Directions: Would you give the entries below again, precisely as they are written?
§
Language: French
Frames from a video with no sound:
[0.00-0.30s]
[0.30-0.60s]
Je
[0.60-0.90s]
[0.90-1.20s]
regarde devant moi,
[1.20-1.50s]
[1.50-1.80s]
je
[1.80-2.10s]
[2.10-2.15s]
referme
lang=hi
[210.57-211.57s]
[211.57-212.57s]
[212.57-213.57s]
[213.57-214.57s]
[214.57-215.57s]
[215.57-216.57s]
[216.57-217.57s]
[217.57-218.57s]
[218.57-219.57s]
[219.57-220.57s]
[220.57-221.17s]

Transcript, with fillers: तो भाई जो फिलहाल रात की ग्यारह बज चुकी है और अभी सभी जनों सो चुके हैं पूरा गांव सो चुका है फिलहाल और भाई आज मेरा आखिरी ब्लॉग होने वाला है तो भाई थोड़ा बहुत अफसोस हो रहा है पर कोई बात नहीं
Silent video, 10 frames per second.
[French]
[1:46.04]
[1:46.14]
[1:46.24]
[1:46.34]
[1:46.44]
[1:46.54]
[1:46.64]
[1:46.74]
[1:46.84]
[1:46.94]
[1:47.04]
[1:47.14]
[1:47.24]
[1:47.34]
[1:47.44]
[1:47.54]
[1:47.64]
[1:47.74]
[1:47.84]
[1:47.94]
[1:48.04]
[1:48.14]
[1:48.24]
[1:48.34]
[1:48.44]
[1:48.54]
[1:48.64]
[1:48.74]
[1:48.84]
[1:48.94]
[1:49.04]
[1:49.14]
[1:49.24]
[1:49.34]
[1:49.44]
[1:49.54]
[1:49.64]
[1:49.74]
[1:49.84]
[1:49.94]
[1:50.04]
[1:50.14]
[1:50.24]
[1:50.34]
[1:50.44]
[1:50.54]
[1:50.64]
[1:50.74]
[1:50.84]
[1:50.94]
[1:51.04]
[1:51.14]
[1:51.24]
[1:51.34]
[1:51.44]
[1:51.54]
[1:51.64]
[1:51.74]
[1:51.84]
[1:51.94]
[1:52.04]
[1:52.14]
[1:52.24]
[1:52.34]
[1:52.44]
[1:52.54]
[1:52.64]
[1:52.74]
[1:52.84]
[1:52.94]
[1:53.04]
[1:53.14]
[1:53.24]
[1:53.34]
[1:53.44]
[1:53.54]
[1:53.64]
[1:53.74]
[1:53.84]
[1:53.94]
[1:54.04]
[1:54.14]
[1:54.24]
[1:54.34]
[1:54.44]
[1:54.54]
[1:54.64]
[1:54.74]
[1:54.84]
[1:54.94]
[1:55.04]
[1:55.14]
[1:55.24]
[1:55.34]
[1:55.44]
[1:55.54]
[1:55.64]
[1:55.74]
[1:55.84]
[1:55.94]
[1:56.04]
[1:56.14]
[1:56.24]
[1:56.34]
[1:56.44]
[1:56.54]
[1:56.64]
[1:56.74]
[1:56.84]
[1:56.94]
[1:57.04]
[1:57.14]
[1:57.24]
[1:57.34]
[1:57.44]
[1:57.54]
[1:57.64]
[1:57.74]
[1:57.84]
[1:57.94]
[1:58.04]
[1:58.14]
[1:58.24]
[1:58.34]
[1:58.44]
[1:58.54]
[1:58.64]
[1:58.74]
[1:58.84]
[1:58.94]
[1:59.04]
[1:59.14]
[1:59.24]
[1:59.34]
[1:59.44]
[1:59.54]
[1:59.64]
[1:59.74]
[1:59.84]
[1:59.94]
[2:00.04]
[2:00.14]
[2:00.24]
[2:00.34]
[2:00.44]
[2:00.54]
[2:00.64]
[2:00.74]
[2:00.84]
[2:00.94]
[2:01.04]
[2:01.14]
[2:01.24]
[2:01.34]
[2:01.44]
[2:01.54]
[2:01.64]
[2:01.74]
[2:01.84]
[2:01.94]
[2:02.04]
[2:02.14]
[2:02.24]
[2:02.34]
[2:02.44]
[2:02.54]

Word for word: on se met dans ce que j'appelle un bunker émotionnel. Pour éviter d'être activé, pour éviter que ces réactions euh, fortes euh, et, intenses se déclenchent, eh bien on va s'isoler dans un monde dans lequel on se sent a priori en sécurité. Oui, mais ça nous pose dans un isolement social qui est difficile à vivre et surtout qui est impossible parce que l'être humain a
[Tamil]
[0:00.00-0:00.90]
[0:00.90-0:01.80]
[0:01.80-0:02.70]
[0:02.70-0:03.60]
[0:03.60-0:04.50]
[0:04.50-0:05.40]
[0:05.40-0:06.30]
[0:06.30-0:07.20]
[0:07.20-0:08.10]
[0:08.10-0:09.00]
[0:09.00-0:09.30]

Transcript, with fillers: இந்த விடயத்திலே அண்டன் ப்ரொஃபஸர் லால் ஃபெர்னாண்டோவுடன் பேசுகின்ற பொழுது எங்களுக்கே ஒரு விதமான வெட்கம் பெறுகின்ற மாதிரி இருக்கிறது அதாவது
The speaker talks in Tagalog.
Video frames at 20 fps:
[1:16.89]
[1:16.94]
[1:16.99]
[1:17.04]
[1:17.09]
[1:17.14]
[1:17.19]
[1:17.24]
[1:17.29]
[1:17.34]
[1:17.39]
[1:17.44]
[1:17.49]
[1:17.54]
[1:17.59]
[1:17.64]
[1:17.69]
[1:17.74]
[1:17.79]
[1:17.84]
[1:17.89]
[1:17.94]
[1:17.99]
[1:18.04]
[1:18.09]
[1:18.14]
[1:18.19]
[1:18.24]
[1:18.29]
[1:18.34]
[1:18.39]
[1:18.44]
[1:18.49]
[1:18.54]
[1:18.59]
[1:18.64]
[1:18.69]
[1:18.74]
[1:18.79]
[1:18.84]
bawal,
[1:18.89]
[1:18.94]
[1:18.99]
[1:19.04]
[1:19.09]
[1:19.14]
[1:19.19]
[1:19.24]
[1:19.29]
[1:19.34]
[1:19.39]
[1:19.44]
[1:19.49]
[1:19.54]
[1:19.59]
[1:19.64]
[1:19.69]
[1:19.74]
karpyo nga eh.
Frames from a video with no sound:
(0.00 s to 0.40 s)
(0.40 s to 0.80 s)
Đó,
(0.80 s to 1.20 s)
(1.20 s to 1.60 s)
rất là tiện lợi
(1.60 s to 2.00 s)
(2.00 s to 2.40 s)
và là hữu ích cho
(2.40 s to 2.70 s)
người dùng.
§
Solution to this problem:
Language: French
Frames from a video with no sound:
[0.00-0.30s]
[0.30-0.60s]
Je
[0.60-0.90s]
[0.90-1.20s]
regarde devant moi,
[1.20-1.50s]
[1.50-1.80s]
je
[1.80-2.10s]
[2.10-2.15s]
referme
lang=hi
[210.57-211.57s]
[211.57-212.57s]
[212.57-213.57s]
[213.57-214.57s]
[214.57-215.57s]
[215.57-216.57s]
[216.57-217.57s]
[217.57-218.57s]
[218.57-219.57s]
[219.57-220.57s]
[220.57-221.17s]

Transcript, with fillers: तो भाई जो फिलहाल रात की ग्यारह बज चुकी है और अभी सभी जनों सो चुके हैं पूरा गांव सो चुका है फिलहाल और भाई आज मेरा आखिरी ब्लॉग होने वाला है तो भाई थोड़ा बहुत अफसोस हो रहा है पर कोई बात नहीं
Silent video, 10 frames per second.
[French]
[1:46.04]
[1:46.14]
[1:46.24]
[1:46.34]
[1:46.44]
[1:46.54]
[1:46.64]
[1:46.74]
[1:46.84]
[1:46.94]
[1:47.04]
[1:47.14]
[1:47.24]
[1:47.34]
[1:47.44]
[1:47.54]
[1:47.64]
[1:47.74]
[1:47.84]
[1:47.94]
[1:48.04]
[1:48.14]
[1:48.24]
[1:48.34]
[1:48.44]
[1:48.54]
[1:48.64]
[1:48.74]
[1:48.84]
[1:48.94]
[1:49.04]
[1:49.14]
[1:49.24]
[1:49.34]
[1:49.44]
[1:49.54]
[1:49.64]
[1:49.74]
[1:49.84]
[1:49.94]
[1:50.04]
[1:50.14]
[1:50.24]
[1:50.34]
[1:50.44]
[1:50.54]
[1:50.64]
[1:50.74]
[1:50.84]
[1:50.94]
[1:51.04]
[1:51.14]
[1:51.24]
[1:51.34]
[1:51.44]
[1:51.54]
[1:51.64]
[1:51.74]
[1:51.84]
[1:51.94]
[1:52.04]
[1:52.14]
[1:52.24]
[1:52.34]
[1:52.44]
[1:52.54]
[1:52.64]
[1:52.74]
[1:52.84]
[1:52.94]
[1:53.04]
[1:53.14]
[1:53.24]
[1:53.34]
[1:53.44]
[1:53.54]
[1:53.64]
[1:53.74]
[1:53.84]
[1:53.94]
[1:54.04]
[1:54.14]
[1:54.24]
[1:54.34]
[1:54.44]
[1:54.54]
[1:54.64]
[1:54.74]
[1:54.84]
[1:54.94]
[1:55.04]
[1:55.14]
[1:55.24]
[1:55.34]
[1:55.44]
[1:55.54]
[1:55.64]
[1:55.74]
[1:55.84]
[1:55.94]
[1:56.04]
[1:56.14]
[1:56.24]
[1:56.34]
[1:56.44]
[1:56.54]
[1:56.64]
[1:56.74]
[1:56.84]
[1:56.94]
[1:57.04]
[1:57.14]
[1:57.24]
[1:57.34]
[1:57.44]
[1:57.54]
[1:57.64]
[1:57.74]
[1:57.84]
[1:57.94]
[1:58.04]
[1:58.14]
[1:58.24]
[1:58.34]
[1:58.44]
[1:58.54]
[1:58.64]
[1:58.74]
[1:58.84]
[1:58.94]
[1:59.04]
[1:59.14]
[1:59.24]
[1:59.34]
[1:59.44]
[1:59.54]
[1:59.64]
[1:59.74]
[1:59.84]
[1:59.94]
[2:00.04]
[2:00.14]
[2:00.24]
[2:00.34]
[2:00.44]
[2:00.54]
[2:00.64]
[2:00.74]
[2:00.84]
[2:00.94]
[2:01.04]
[2:01.14]
[2:01.24]
[2:01.34]
[2:01.44]
[2:01.54]
[2:01.64]
[2:01.74]
[2:01.84]
[2:01.94]
[2:02.04]
[2:02.14]
[2:02.24]
[2:02.34]
[2:02.44]
[2:02.54]

Word for word: on se met dans ce que j'appelle un bunker émotionnel. Pour éviter d'être activé, pour éviter que ces réactions euh, fortes euh, et, intenses se déclenchent, eh bien on va s'isoler dans un monde dans lequel on se sent a priori en sécurité. Oui, mais ça nous pose dans un isolement social qui est difficile à vivre et surtout qui est impossible parce que l'être humain a
[Tamil]
[0:00.00-0:00.90]
[0:00.90-0:01.80]
[0:01.80-0:02.70]
[0:02.70-0:03.60]
[0:03.60-0:04.50]
[0:04.50-0:05.40]
[0:05.40-0:06.30]
[0:06.30-0:07.20]
[0:07.20-0:08.10]
[0:08.10-0:09.00]
[0:09.00-0:09.30]

Transcript, with fillers: இந்த விடயத்திலே அண்டன் ப்ரொஃபஸர் லால் ஃபெர்னாண்டோவுடன் பேசுகின்ற பொழுது எங்களுக்கே ஒரு விதமான வெட்கம் பெறுகின்ற மாதிரி இருக்கிறது அதாவது
The speaker talks in Tagalog.
Video frames at 20 fps:
[1:16.89]
[1:16.94]
[1:16.99]
[1:17.04]
[1:17.09]
[1:17.14]
[1:17.19]
[1:17.24]
[1:17.29]
[1:17.34]
[1:17.39]
[1:17.44]
[1:17.49]
[1:17.54]
[1:17.59]
[1:17.64]
[1:17.69]
[1:17.74]
[1:17.79]
[1:17.84]
[1:17.89]
[1:17.94]
[1:17.99]
[1:18.04]
[1:18.09]
[1:18.14]
[1:18.19]
[1:18.24]
[1:18.29]
[1:18.34]
[1:18.39]
[1:18.44]
[1:18.49]
[1:18.54]
[1:18.59]
[1:18.64]
[1:18.69]
[1:18.74]
[1:18.79]
[1:18.84]
bawal,
[1:18.89]
[1:18.94]
[1:18.99]
[1:19.04]
[1:19.09]
[1:19.14]
[1:19.19]
[1:19.24]
[1:19.29]
[1:19.34]
[1:19.39]
[1:19.44]
[1:19.49]
[1:19.54]
[1:19.59]
[1:19.64]
[1:19.69]
[1:19.74]
karpyo nga eh.
Frames from a video with no sound:
(0.00 s to 0.40 s)
(0.40 s to 0.80 s)
Đó,
(0.80 s to 1.20 s)
(1.20 s to 1.60 s)
rất là tiện lợi
(1.60 s to 2.00 s)
(2.00 s to 2.40 s)
và là hữu ích cho
(2.40 s to 2.70 s)
người dùng.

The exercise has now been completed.